I mean, Trump was the leader in my life who was most aligned to ensuring that rich people get richer, was most aligned with big finance and hedge funds and major corporations and big oil and fast food and manufacturing and, you know, pro-dumping all of these things. I mean, you look at his cabinet with Sonny Perdue as the secretary of agriculture, and Elizabeth DeVos as the secretary of education, and on and on and energy and treasury and you name it.

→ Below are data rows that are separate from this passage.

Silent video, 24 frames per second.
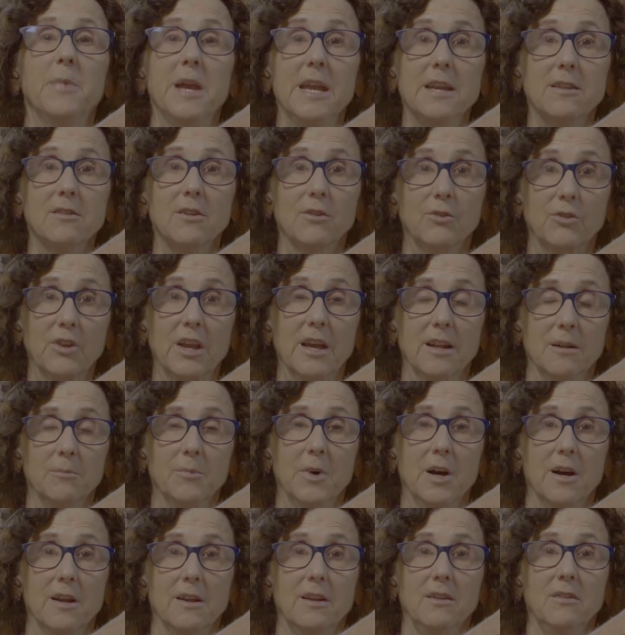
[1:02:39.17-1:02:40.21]
make those
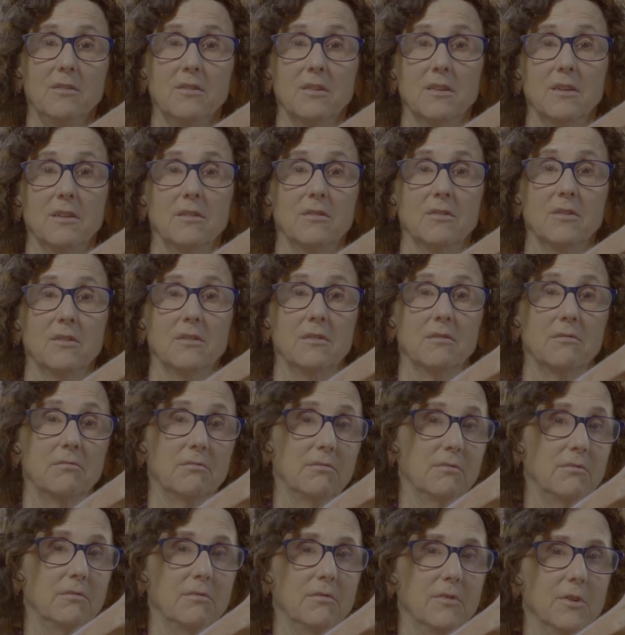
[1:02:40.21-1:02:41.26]
antibodies because
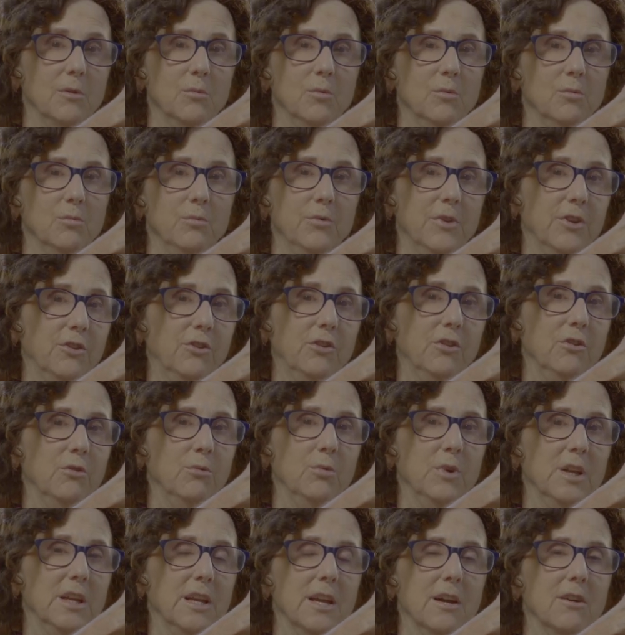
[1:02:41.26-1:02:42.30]
the, the
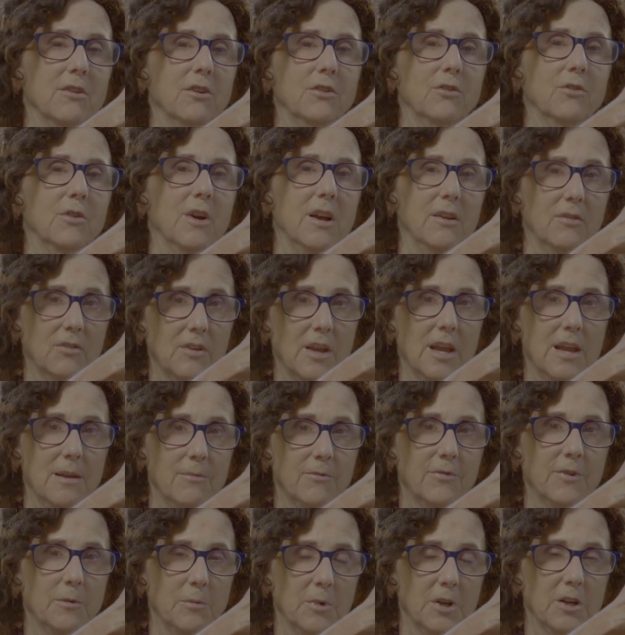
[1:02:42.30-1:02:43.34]
two we characterized
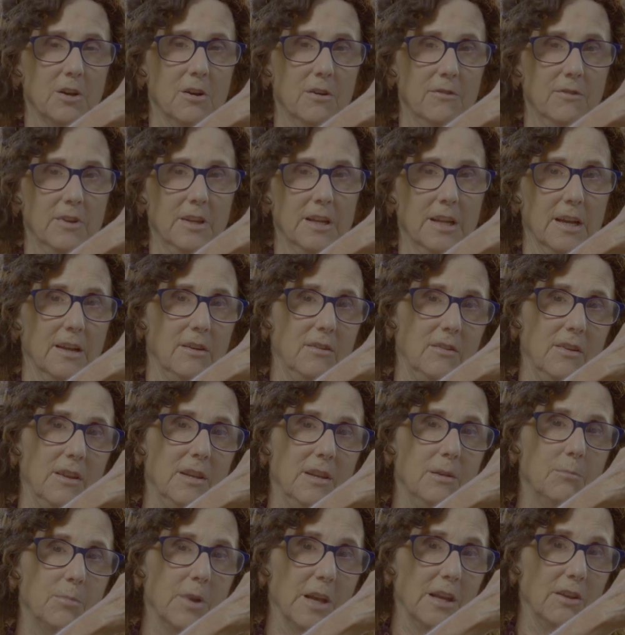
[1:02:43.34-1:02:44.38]
came from a
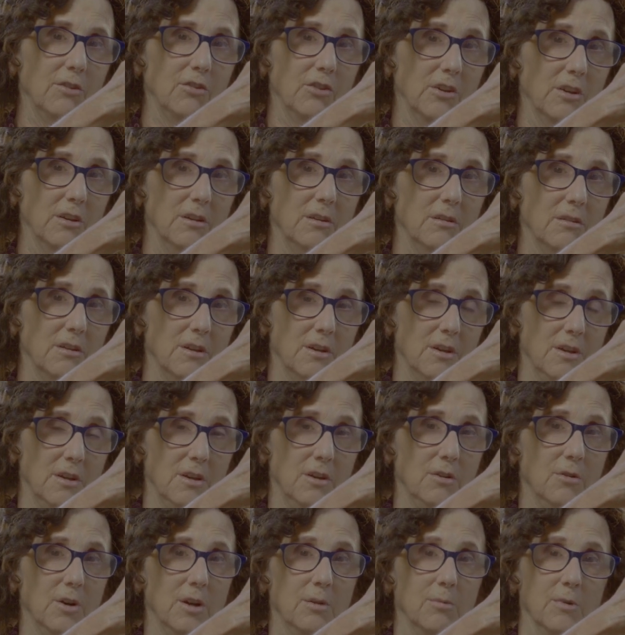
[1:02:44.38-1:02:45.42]
COVID-19 patient
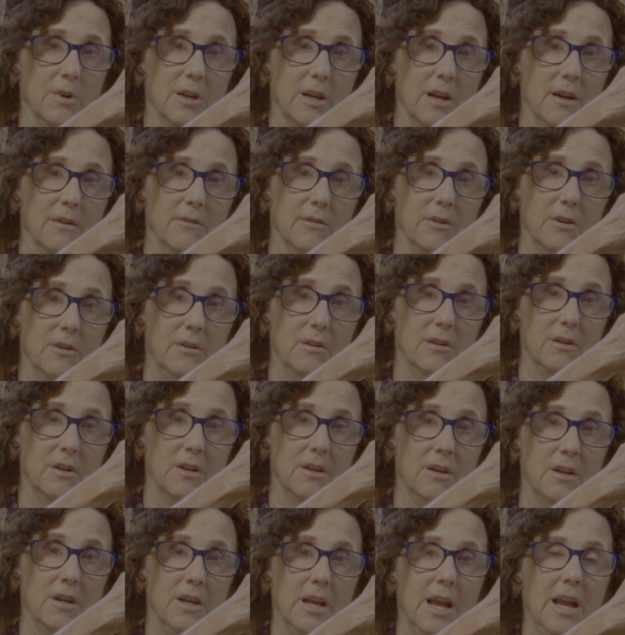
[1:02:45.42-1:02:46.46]
who had recovered.
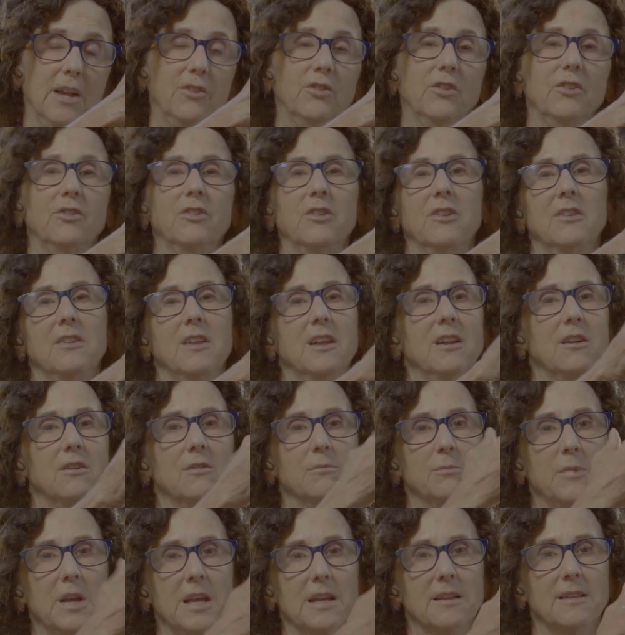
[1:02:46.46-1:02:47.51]
It's just that they
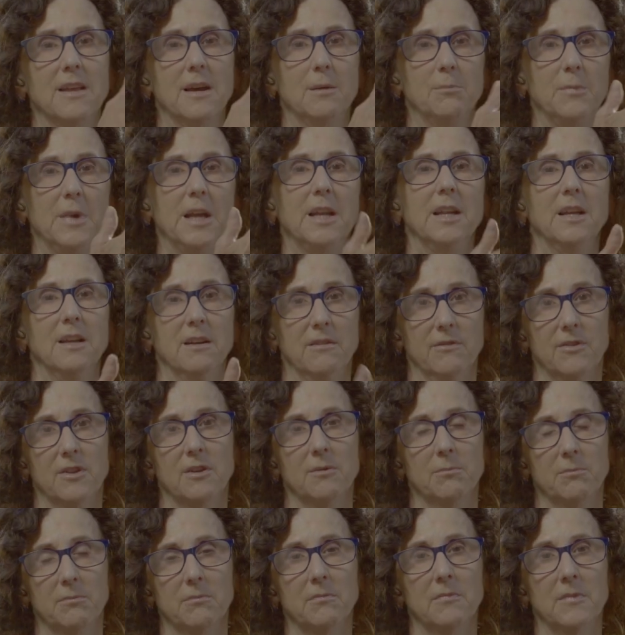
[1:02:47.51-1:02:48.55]
don't make that many of
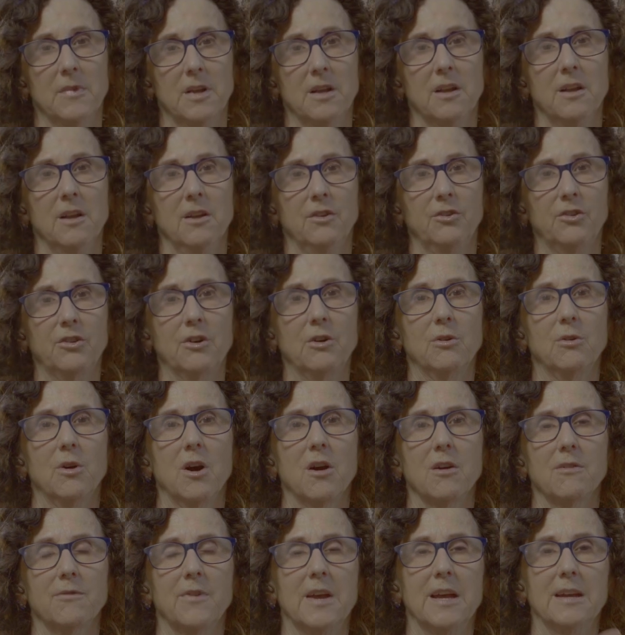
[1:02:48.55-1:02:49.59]
them. So
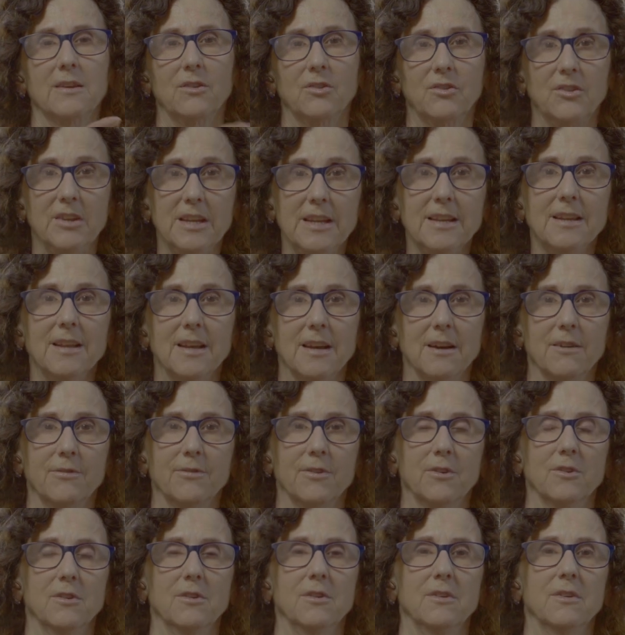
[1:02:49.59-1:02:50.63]
our vaccine
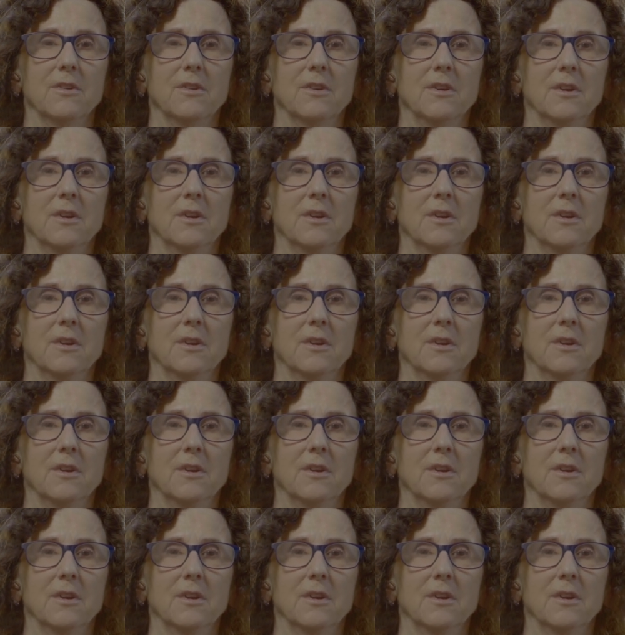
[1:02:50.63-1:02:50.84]
effort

What you see the reality of Trump's cabinet was the swampiest, of pro special interests, pro very powerful people. And that's why Trump was so welcomed when the Business Council last week invited him to go and speak, as soon as he said yes, (and Biden was invited too, didn't make it, sent an representative), immediately far more CEOs, went to watch. Why? I mean, one, because they want to make sure that they're connected with someone who can be president. But two, because a lot of Trump's policies, will benefit the wealthiest and the most powerful people in the country. And so in that regard, you know, Trump can throw things like, you know, build the wall, identity politics, anti-DEI. But the reality is that the most powerful will do the best, at least in the short term. Under a Trump administration, that's the revealed preference we've seen, with the alignment that he has with those that give the big money.

So, anyway, that is a little bit for me, a little bit of the state of democracy is challenged as it is. I'm not looking forward to this election, in part because it's horrible to see your country go through this identity crisis and not align itself with the values that I think a lot of people around the world, and a lot of people in the US would like to see America do a better job with. That's it for me, and I'll talk to you all real soon.